Eckart Wintzen is een held. Ondernemer van het type Branson, hekel aan bureaucratie en conformisme. Voormalig eigenaar van het IT bedrijf BSO, dat vanaf 1976 uitgroeide van éénmansbedrijf tot multinational (het heet nu Atos Origin, mocht dat je meer zeggen). Regelmatig wiet-roker. En nog belangrijker: haast in z’n eentje verantwoordelijk voor de introductie van Ben & Jerry’s ijs in Nederland. Want dat vond ie lekker en was hier niet te krijgen.
Eckart heeft nu een boek geschreven over de managementstijl die hij hanteerde bij BSO en het is geweldig. Ik heb het gister in de trein in één ruk uitgelezen.
Normaal zou je denken, een boek over een managementstijl – dat kan alleen gortdroog en saai zijn. Maar dat is dus niet zo: Eckart is een natural als verhalenverteller en heeft natuurlijk dertig jaar aan ervaring om de parels uit te halen. De vormgeving van het boek alleen al is heerlijk, gedrukt in een Moleskine (zo’n hip notitieboekje waar ik ook fan van ben) en door het boek heen krassen, vlekken, verbeteringen en notities in de marges. Het zijn Eckart’s notes, after all.
Eckart’s managementstijl is de celdivisie structuur: een bedrijf mag niet groter worden dan 50 man. Wordt het bedrijf groter, dan wordt het bedrijf hup door het midden gesplitst en beginnen ze weer als 2 aparte bedrijven, elk nog steeds onderdeel van één holding. Dat aparte is hier belangrijk: afgezien van standaarden als externe communicatie, huisstijl etc zijn er verder geen centraal geregelde units. Elk bedrijf doet z’n eigen sales, administratie, onderhoud, alles. De directeur van zo’n cel is zelf verantwoordelijk voor het draaiend houden van z’n cel, hij kan de schuld nooit afschuiven op (volgens Eckart onnodige en overhead draaiende) centrale afdelingen. Zo kreeg je tientallen BSO’tjes door heel Nederland, stuk voor stuk winstgevend en zonder enge stafafdelingen die door hun bestaan enkel geld kosten, nooit opleveren.
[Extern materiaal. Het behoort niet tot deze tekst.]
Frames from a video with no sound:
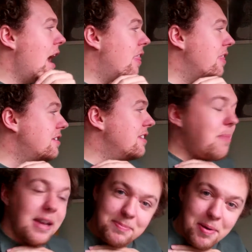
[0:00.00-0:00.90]
And this is the
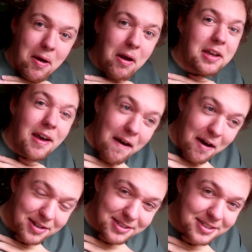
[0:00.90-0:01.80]
best part,
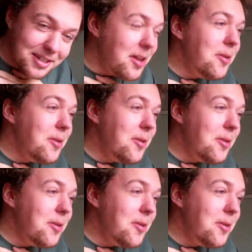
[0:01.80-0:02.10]
cars.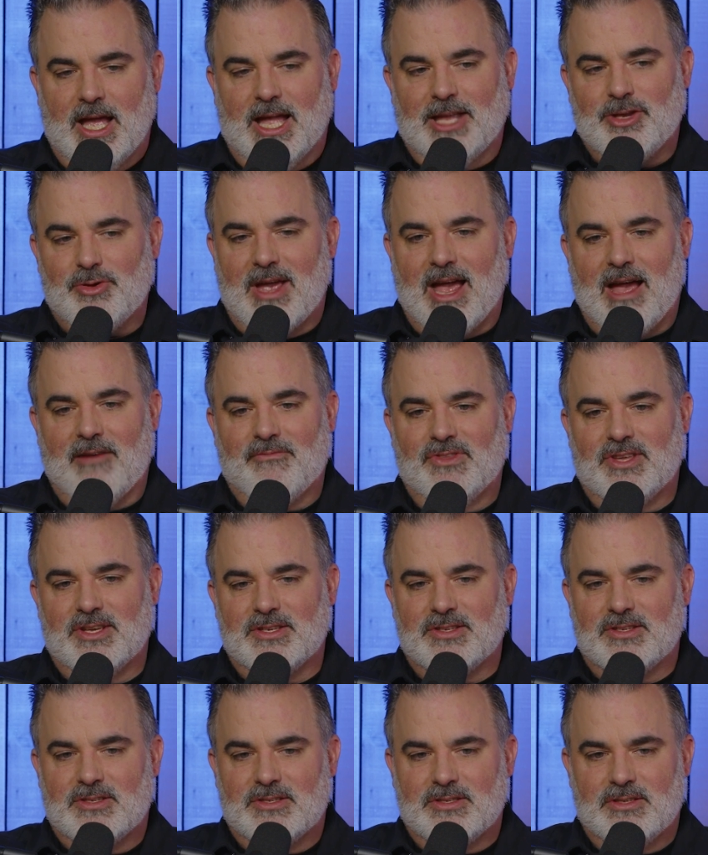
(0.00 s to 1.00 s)
And you have
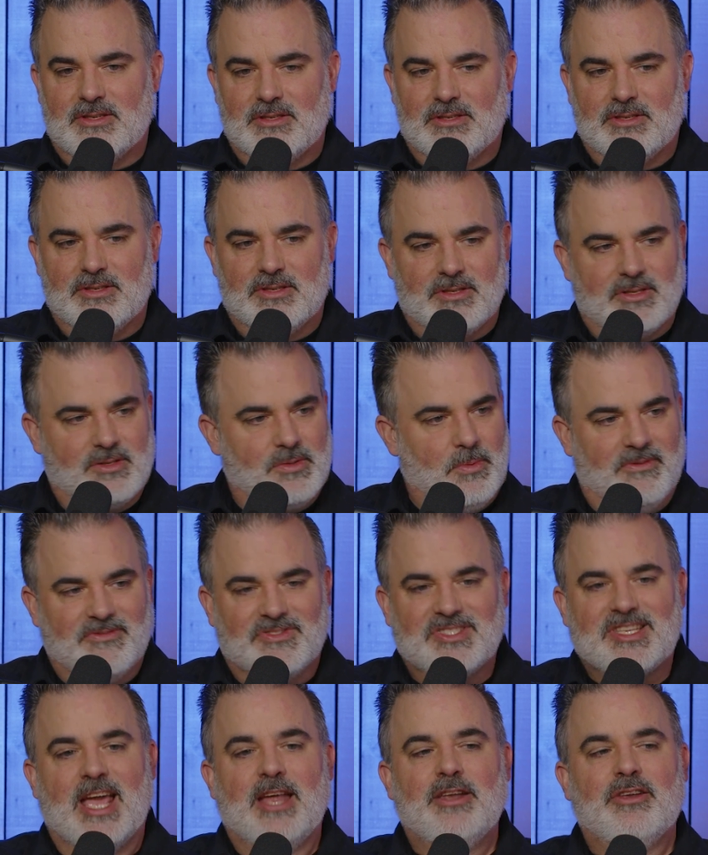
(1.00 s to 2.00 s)
this sort
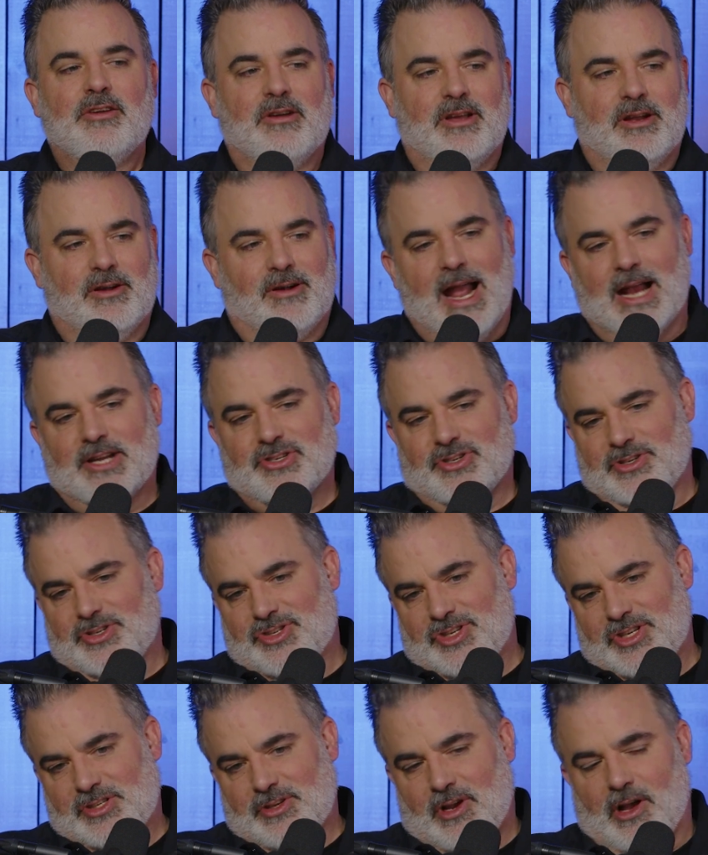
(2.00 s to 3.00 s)
of tender interaction.
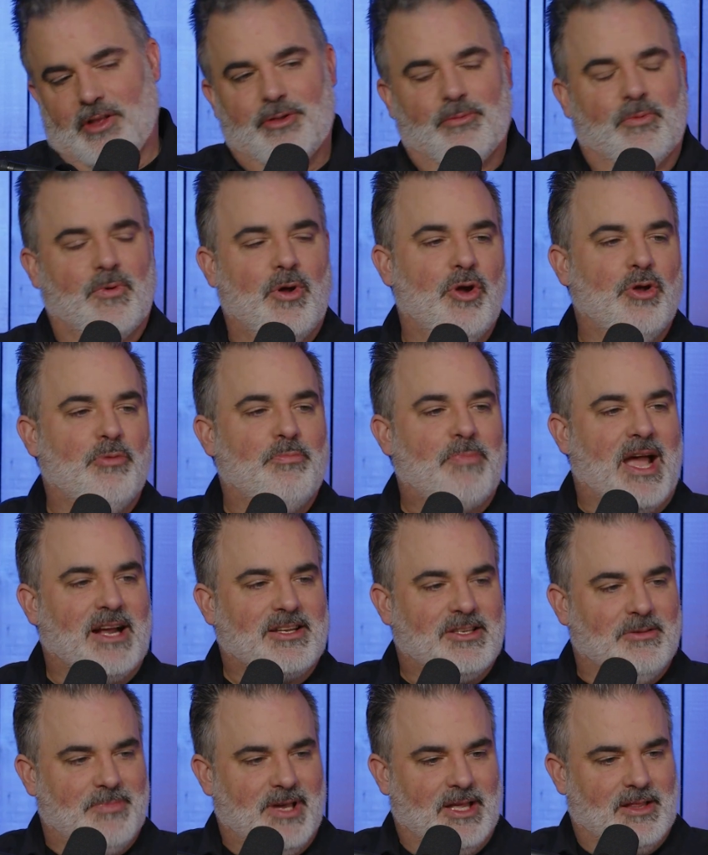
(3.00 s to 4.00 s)
She's on the road
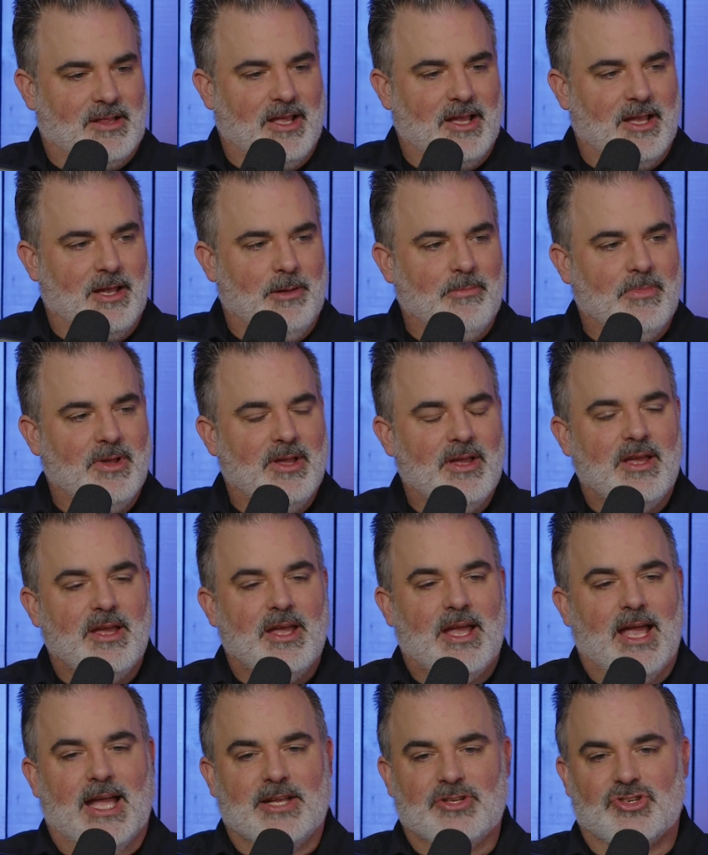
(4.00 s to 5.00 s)
back to Bethlehem,
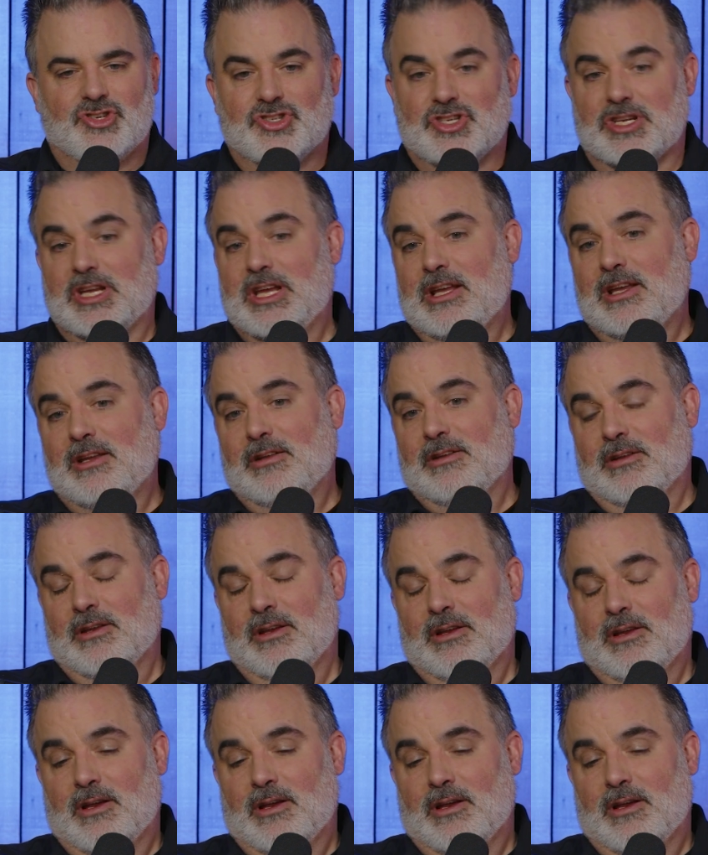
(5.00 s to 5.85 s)
and she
Hij beschrijft deze stijl in korte, behapbare hoofdstukjes van enkele pagina’s per stuk die uitleggen wat je wel en niet zou moeten doen. Maar die managementstijl is eigenlijk helemaal zo speciaal niet. Het zal prima werken, maar is niet de reden waarom het zo cool was om BSO’r te zijn (het bedrijf stond jarenlang in de top 3 van leukste bedrijven in Nederland om voor te werken). Eckart laat zien dat hij vindt dat je geen winst hoeft te maken over de rug van je klanten en werknemers. In plaats daarvan heeft hij vertrouwen in zijn werknemers en gelooft hij in een managementstijl waarbij je ze dat vertrouwen ook echt geeft (Je kunt op Sprout zijn hoofdstuk over delegeren lezen. Vooral als je verenigingsbestuur gaan doen. Hint).
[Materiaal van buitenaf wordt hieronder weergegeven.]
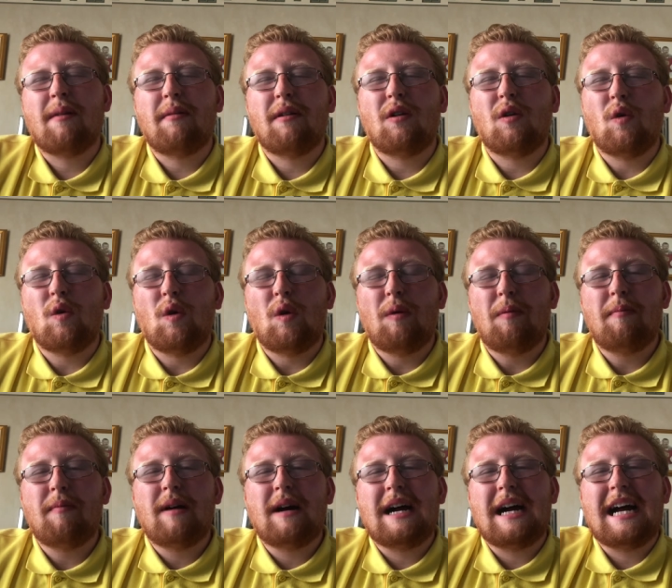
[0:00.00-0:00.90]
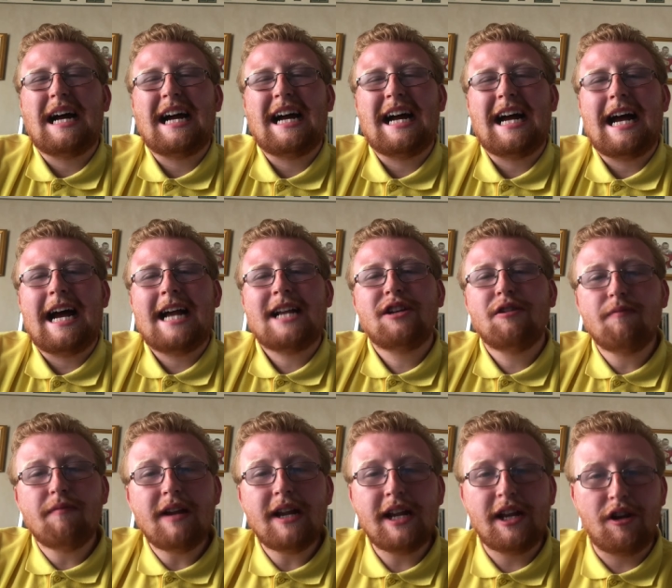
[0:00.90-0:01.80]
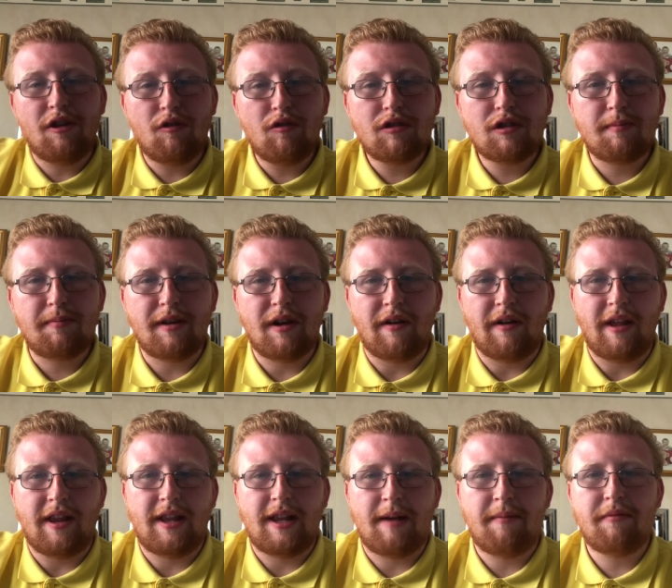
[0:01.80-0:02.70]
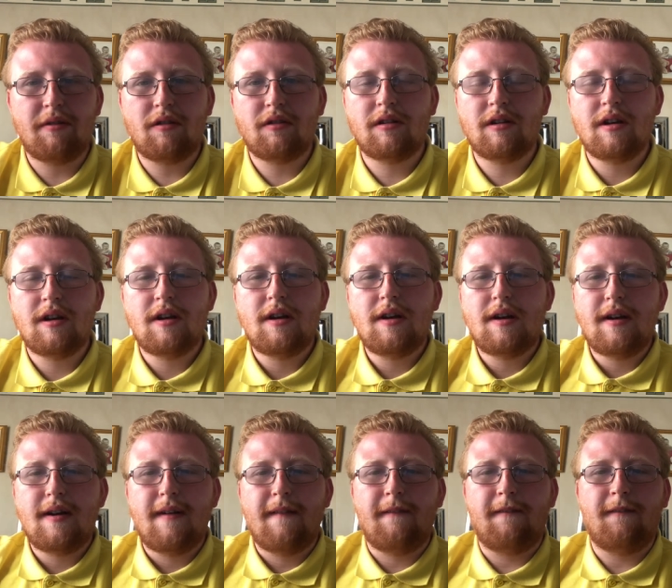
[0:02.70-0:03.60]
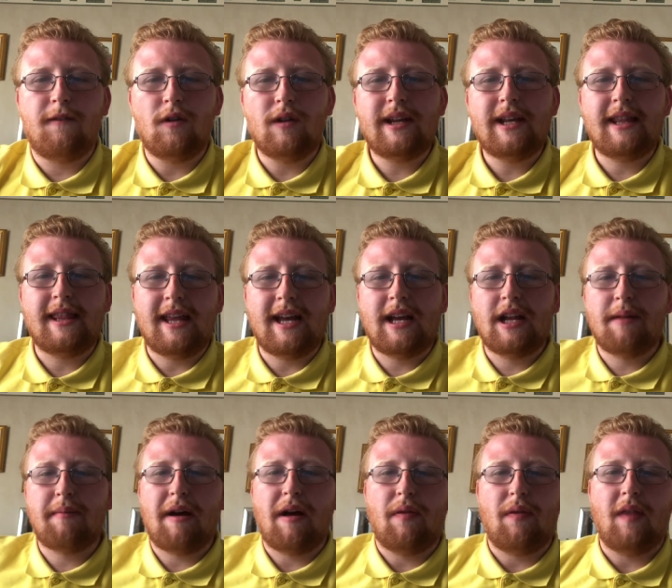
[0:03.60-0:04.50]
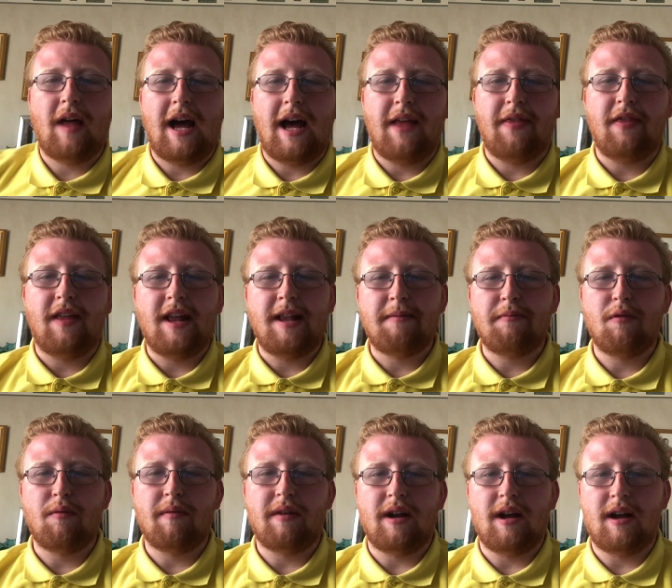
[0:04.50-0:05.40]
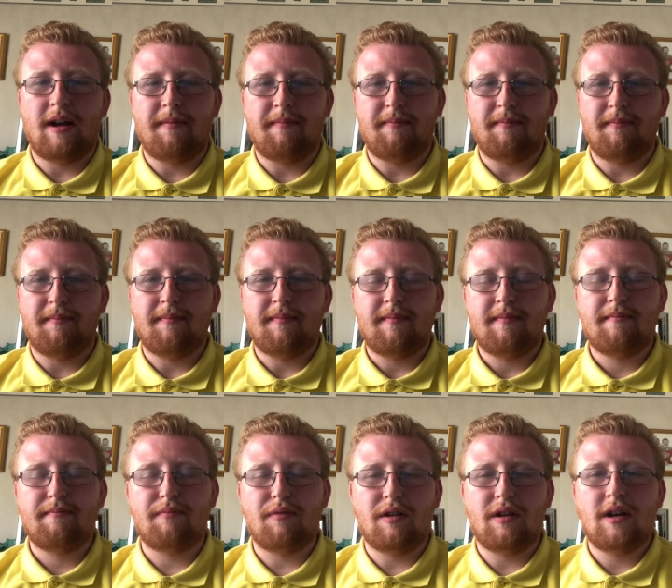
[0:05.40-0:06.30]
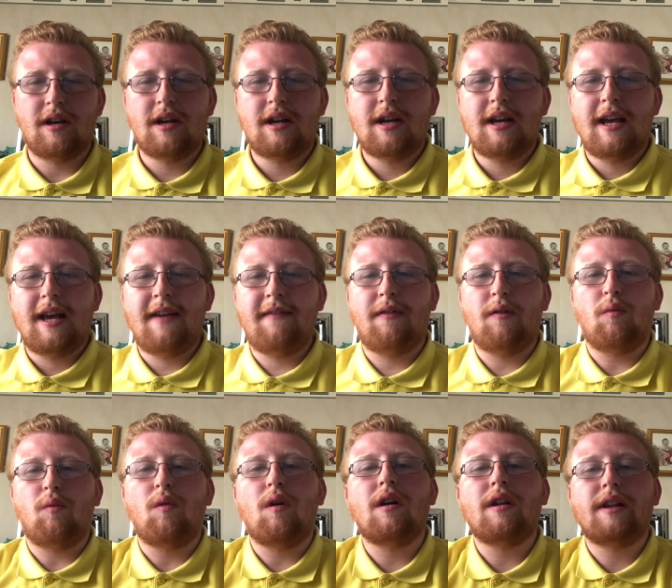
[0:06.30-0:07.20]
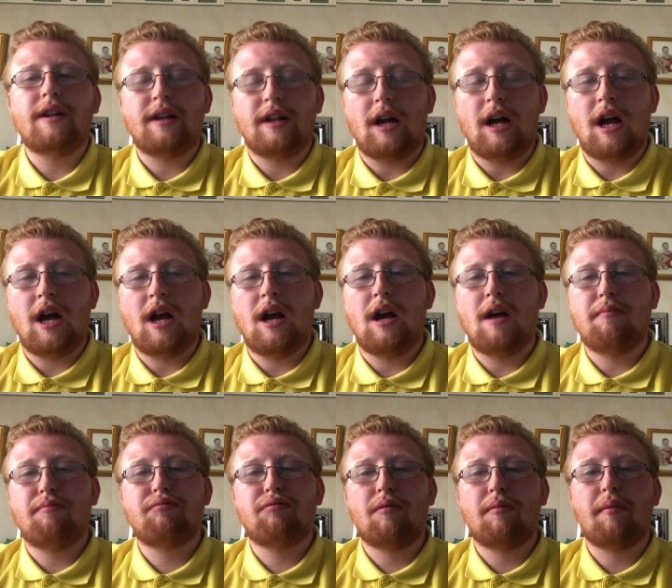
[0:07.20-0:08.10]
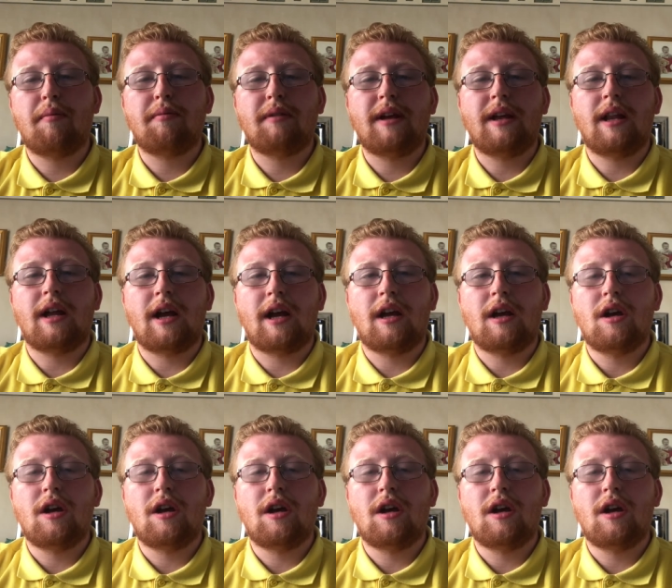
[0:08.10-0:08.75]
goal? I don't really know, to be honest. I'm not fully thinking about that at this moment. Um, but if it was uh, probably like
Het boek gaat daarom niet zozeer om de celstructuur, maar om hoe Eckart vindt dat je een bedrijf zou moeten runnen. Ook als je niet van plan bent om ooit een eigen bedrijf te leiden is het de moeite waard om te lezen, al is het maar om jouw toekomstige manager ermee om het hoofd te kunnen slaan. Een voorproefje van enkele hoofdstukken kun je hier downloaden. ‘t is echt een aanrader! En anders is dit artikel in een Wired uit ’96 ook een heel aardige intro op de beste man.
hey Guy,
kan ik dit boek ergens volgende week van je lenen? Ik heb namelijk een sollicitatie bij Tibbe, en ik denk dat ik veel aan dit boek kan hebben
Prima dude, kom maar eens ophalen!
idd wel interessant boek ja!. Trouwen Rik, als je bij een consultancybedrijf gaat werken moet je ‘de McKinsey way’ maar eens lezen 🙂 succes trouwens met je sollicitatie!
@Marten: Ik las laatst een stuk over McKinsey, dat ging over hun personeelsbeleid… dat je bij McKinsey, als je als vrouw een kind hebt gekregen, best ervoor kunt kiezen om ‘gewoon’ om 5 uur naar huis te gaan zodat je zelf het kind in bed kunt stoppen, ipv de oppas. Geen probleem hoor, kan best bij dat bedrijf. Zij snappen die menselijke waarden ook wel.
Dat betekent dan gewoon dat je die paar uur extra daarna thuis eventjes moet maken.
McKinsey scoort bij mij hoog op naam en reputatie, maar ik denk niet dat ik geschikt ben voor die toko…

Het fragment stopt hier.